Risperdal may mask signs and symptoms of drug overdose and of conditions such as intestinal obstruction, brain tumor, and Reye's syndrome (a dangerous neurological condition that may follow viral infections, usually occurring in children). Risperdal can also cause difficulty when swallowing, which in turn can cause a type of pneumonia.

Risperdal may cause Neuroleptic Malignant Syndrome (NMS), a condition marked by muscle stiffness or rigidity, fast heartbeat or irregular pulse, increased sweating, high fever, and high or low blood pressure. Unchecked, this condition can prove fatal.

Patients at high risk for suicide attempts will be prescribed the lowest dose possible to reduce the risk of intentional overdose.

Risperdal may impair your ability to drive a car or operate dangerous machinery and patients should not participate in any activities that require being fully alert.

Risperdal can cause orthostatic hypotension (low blood pressure when rising to a standing position), with dizziness, rapid heartbeat, and fainting, especially when you first start to take it.
Risperdal has been linked to diabetes. This prompted the FDA to request Johnson and Johnson issue a warning to patients and prospective patients. In one recent study, Risperdal increased a patient's chances of developing diabetes by about 50% as compared with older antipsychotics.

Risperdal has also been linked to stroke and there have been 37 reports of stroke or stroke-like events, including 16 deaths linked to Risperdal.
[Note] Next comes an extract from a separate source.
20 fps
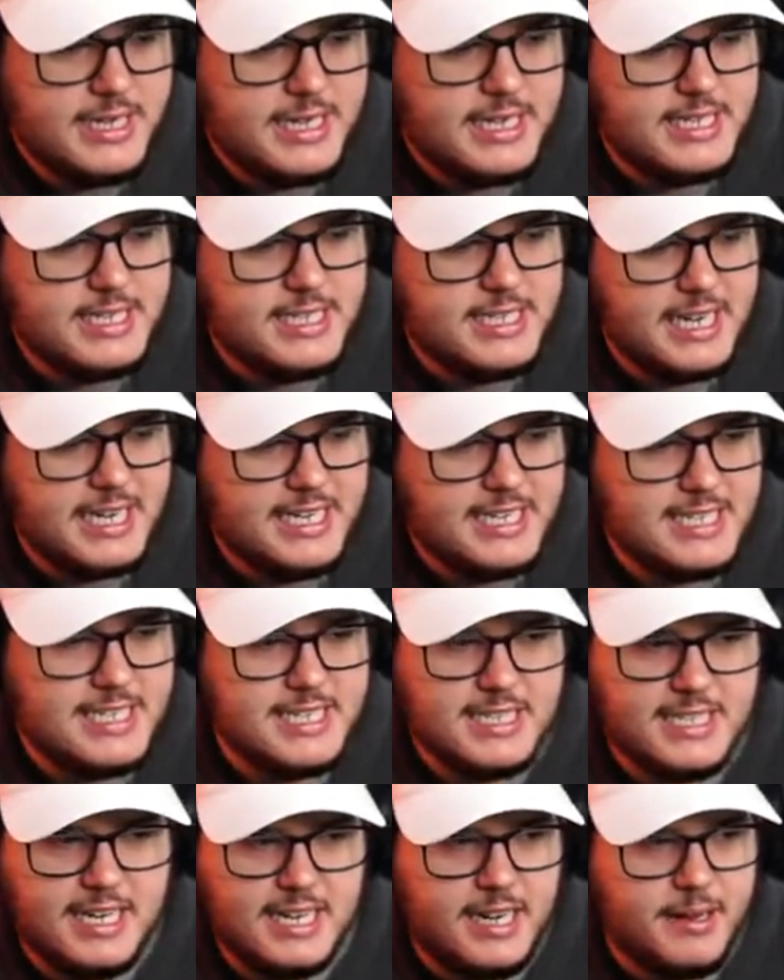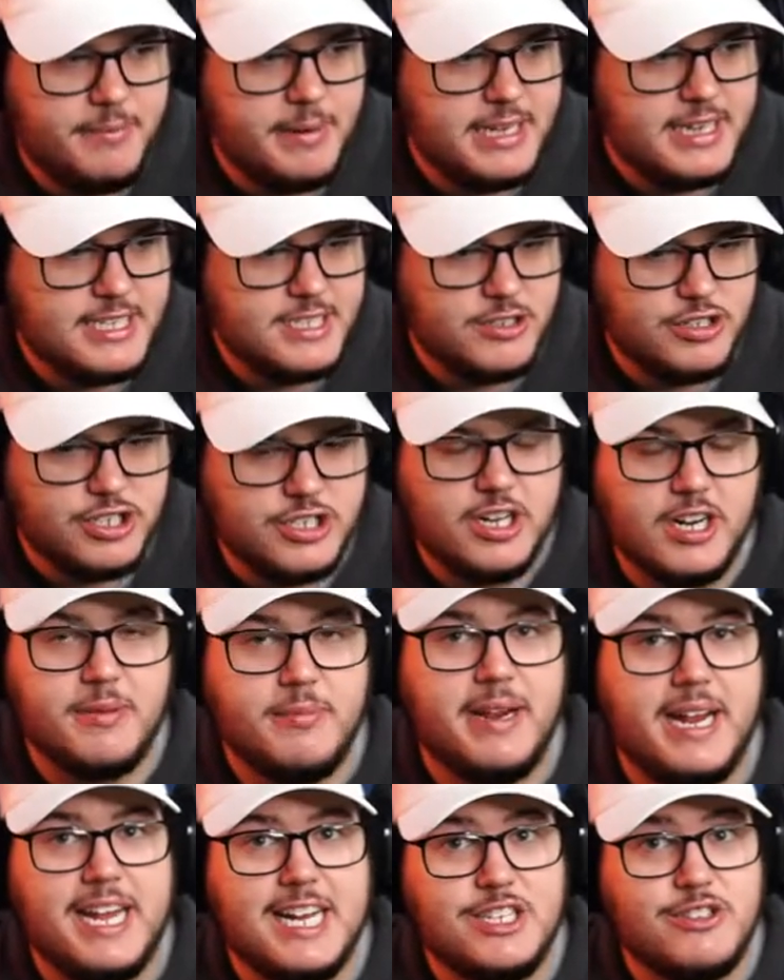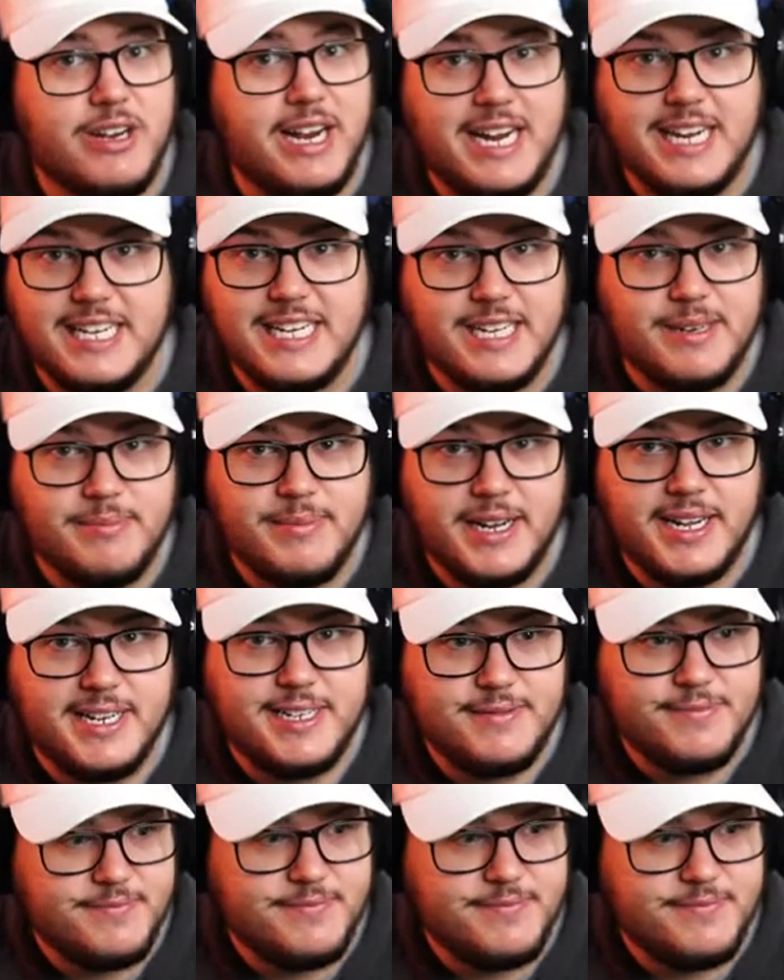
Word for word: it's just, I just, ah, man, these are stuck in my head, so I had to get them done.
In April 2003, Johnson & Johnson sent warning letters to U.S. Physicians citing the drug’s elevated risk of stroke in elderly patients.

Risperdal has also been linked to tardive dyskinesia (TD), a disorder of the central nervous system, which results in involuntary movement of the limbs and twitching of the face and tongue.

Risperdal has been known to cause irregular heartbeats, muscle weakness and spasms, high fever, constipation, weight gain and headaches.

On April 11, 2005, the FDA announced that older patients with dementia who are given antipsychotic medicines are far more likely to die prematurely than those given placebos. The drug now carries a black-box warning (the FDA’s most severe) on the labels.

The FDA’s own warnings can be found at:

Thus, it would seem to be a bit presumptuous to conclude that this powerful and quite dangerous drug is “safe” for children based upon this one limited study. While no weapon in the war on autism should be discounted, a very careful risk versus benefit analysis should be done before such a risky medication is routinely prescribed to children with autism.